- _Assignment_:
Line for line, return the data exactly, omitting all pictures.
=====
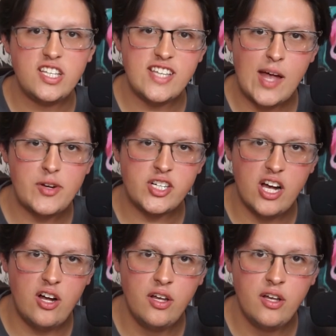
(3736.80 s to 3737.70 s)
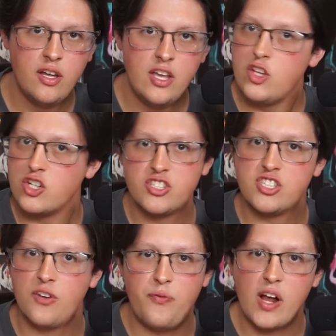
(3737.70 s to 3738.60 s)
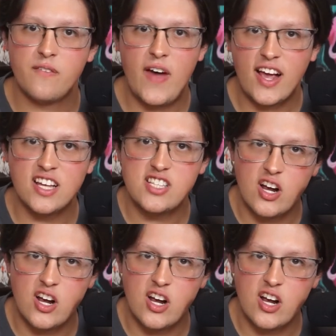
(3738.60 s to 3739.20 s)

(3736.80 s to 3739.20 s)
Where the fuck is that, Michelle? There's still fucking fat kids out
=====
- _Exercise answer_:
(3736.80 s to 3737.70 s)
(3737.70 s to 3738.60 s)
(3738.60 s to 3739.20 s)

(3736.80 s to 3739.20 s)
Where the fuck is that, Michelle? There's still fucking fat kids out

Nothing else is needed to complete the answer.